Gross profitability, out of sample, 2016 to 2026

The claim

Robert Novy-Marx’s 2013 paper in the Journal of Financial Economics is one of the most influential factor papers of the last decade. It proposes that firms with high gross profits relative to assets earn significantly higher subsequent returns than firms with low gross profits relative to assets, and that the effect has “roughly the same power as book-to-market” in predicting the cross section. The first two sentences of the abstract, verbatim:

“Profitability, measured by gross profits-to-assets, has roughly the same power as book-to-market predicting the cross section of average returns. Profitable firms generate significantly higher returns than unprofitable firms, despite having significantly higher valuation ratios.”

The score is gross profits-to-assets = (REVT - COGS) / AT, in Compustat variable names, or in the FMP data we use: grossProfit / totalAssets. Original sample: July 1963 to December 2010, NYSE/AMEX/NASDAQ with NYSE breakpoints, value-weighted decile portfolios, annual rebalancing at the end of June (Novy-Marx 2013).

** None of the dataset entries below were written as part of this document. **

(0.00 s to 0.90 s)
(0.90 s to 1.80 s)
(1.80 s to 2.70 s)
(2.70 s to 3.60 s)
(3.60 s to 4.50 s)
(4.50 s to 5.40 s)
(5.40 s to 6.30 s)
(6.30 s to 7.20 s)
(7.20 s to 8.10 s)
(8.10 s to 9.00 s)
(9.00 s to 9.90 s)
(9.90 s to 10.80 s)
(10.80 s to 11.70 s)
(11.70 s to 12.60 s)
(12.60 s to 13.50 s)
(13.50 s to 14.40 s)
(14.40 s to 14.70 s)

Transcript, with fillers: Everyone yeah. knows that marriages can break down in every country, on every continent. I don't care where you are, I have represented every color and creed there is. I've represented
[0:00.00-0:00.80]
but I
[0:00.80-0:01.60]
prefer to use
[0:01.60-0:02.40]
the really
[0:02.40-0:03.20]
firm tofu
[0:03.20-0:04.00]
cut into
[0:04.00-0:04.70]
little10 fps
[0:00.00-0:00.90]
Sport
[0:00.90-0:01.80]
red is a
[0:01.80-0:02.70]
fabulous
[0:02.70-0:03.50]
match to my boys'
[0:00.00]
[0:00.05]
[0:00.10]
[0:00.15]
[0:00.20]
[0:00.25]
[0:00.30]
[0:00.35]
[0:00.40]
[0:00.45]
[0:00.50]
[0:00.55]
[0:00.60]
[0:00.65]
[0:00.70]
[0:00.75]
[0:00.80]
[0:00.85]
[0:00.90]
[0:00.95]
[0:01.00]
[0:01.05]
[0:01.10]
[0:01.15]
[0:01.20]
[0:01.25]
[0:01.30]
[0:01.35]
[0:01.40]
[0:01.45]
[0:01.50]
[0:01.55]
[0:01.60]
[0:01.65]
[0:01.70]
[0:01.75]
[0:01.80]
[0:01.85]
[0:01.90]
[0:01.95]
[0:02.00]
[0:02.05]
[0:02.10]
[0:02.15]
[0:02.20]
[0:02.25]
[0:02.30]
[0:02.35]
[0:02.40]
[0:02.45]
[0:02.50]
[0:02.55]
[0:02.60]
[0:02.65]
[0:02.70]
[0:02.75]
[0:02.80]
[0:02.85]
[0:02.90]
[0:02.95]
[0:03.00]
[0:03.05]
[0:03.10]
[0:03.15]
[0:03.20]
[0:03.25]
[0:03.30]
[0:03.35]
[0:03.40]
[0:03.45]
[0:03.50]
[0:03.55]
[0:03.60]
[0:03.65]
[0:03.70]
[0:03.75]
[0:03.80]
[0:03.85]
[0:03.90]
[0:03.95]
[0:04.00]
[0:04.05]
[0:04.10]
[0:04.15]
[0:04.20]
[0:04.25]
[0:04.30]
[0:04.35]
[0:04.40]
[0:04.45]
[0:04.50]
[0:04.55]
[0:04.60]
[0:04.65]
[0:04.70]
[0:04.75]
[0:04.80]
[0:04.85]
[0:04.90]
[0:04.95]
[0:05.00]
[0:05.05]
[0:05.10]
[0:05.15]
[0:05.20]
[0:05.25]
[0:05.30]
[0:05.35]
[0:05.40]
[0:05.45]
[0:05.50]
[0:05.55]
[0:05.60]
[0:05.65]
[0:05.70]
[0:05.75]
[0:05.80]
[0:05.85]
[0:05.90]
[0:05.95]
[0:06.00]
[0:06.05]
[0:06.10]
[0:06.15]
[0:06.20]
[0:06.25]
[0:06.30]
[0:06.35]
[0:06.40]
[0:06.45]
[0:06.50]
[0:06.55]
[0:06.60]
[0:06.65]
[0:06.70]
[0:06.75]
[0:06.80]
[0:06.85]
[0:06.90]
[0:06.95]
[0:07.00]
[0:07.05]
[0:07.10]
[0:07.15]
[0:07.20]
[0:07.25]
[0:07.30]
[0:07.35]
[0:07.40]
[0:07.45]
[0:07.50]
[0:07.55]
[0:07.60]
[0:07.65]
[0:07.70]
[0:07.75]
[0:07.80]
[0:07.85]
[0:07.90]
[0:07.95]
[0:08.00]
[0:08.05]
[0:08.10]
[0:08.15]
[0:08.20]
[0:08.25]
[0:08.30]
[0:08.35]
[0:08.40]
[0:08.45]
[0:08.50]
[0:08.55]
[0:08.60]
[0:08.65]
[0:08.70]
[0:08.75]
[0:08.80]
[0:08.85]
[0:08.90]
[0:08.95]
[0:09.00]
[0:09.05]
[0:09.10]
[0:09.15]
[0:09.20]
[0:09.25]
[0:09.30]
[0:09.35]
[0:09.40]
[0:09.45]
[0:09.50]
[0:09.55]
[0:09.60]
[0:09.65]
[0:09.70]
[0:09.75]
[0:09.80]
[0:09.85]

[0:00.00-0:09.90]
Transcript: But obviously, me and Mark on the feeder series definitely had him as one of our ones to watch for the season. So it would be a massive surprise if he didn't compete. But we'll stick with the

Secondary sources report the canonical long-short monthly spread near 0.31% per month for the value-weighted NYSE-breakpoint specification in the original sample.

What we tested

This is the third Nullberg verdict. The first, on the MAX factor, found a statistically significant inversion. The second, on 12-2 momentum, found decay to zero. Profitability is a fundamentals-based factor from a different literature altogether. If the replication crisis is real, different factor classes should fail for different reasons. This verdict addresses whether a published anomaly grounded in accounting rather than prices survives the same post-2015 out-of-sample test.

Sample and data

2016-01-05 to 2026-04-09 daily closes, 123 usable formation months
5,568 US equities in the 10-year price cache, merged with 8,479 rows of FMP company profile data, filtered to stocks-only on main exchanges
Fundamentals: raw FMP quarterly income statements and balance sheets at databank/fmp/income_statements.parquet (496,643 rows) and databank/fmp/balance_sheets.parquet (485,364 rows)
Primary score: trailing twelve months gross profit divided by most recent quarterly total assets, computed per symbol from raw quarterly filings with point-in-time filingDate availability
No look-ahead bias: for each formation month t, the score uses only fundamentals filed on or before the last day of month t, joined via pandas.merge_asof on filingDate with direction="backward"
Median 3,097 stocks per month in the primary spec

Methodology

For each quarterly filing per symbol, compute TTM gross profit as the 4-quarter rolling sum of reported quarterly grossProfit
Pair with the same-quarter totalAssets from the balance sheet filing
Compute gp_a_ttm = ttm_gross_profit / totalAssets
As of the last day of each formation month t, for each symbol, pick the most recent quarterly observation with filingDate <= month_end(t)
Sort the resulting cross section into deciles on gp_a_ttm using NYSE-listed breakpoints
Form the long-short: D10 (high gp_a, profitable) minus D1 (low gp_a, unprofitable)
Hold for one month, rebalance monthly
Report mean, standard deviation, t-statistic, annualized Sharpe of the monthly long-short series

Pre-registered verdict thresholds, calibrated specifically for Novy-Marx’s smaller canonical magnitude of ~0.31% per month (the MAX and momentum verdicts used a 0.007 floor appropriate for their ~1% canonicals):

Replicated: mean(D10 - D1) > 0.002 AND t > 2
Degraded: 0 < mean(D10 - D1) ≤ 0.002 AND t > 2
Failed: mean ≤ 0 OR t ≤ 2
Inconclusive: a data quality issue prevents a clean call

The 0.002 floor is approximately 65% of the canonical 0.31% per month. Paper-specific calibration is disclosed in the results JSON and on this page.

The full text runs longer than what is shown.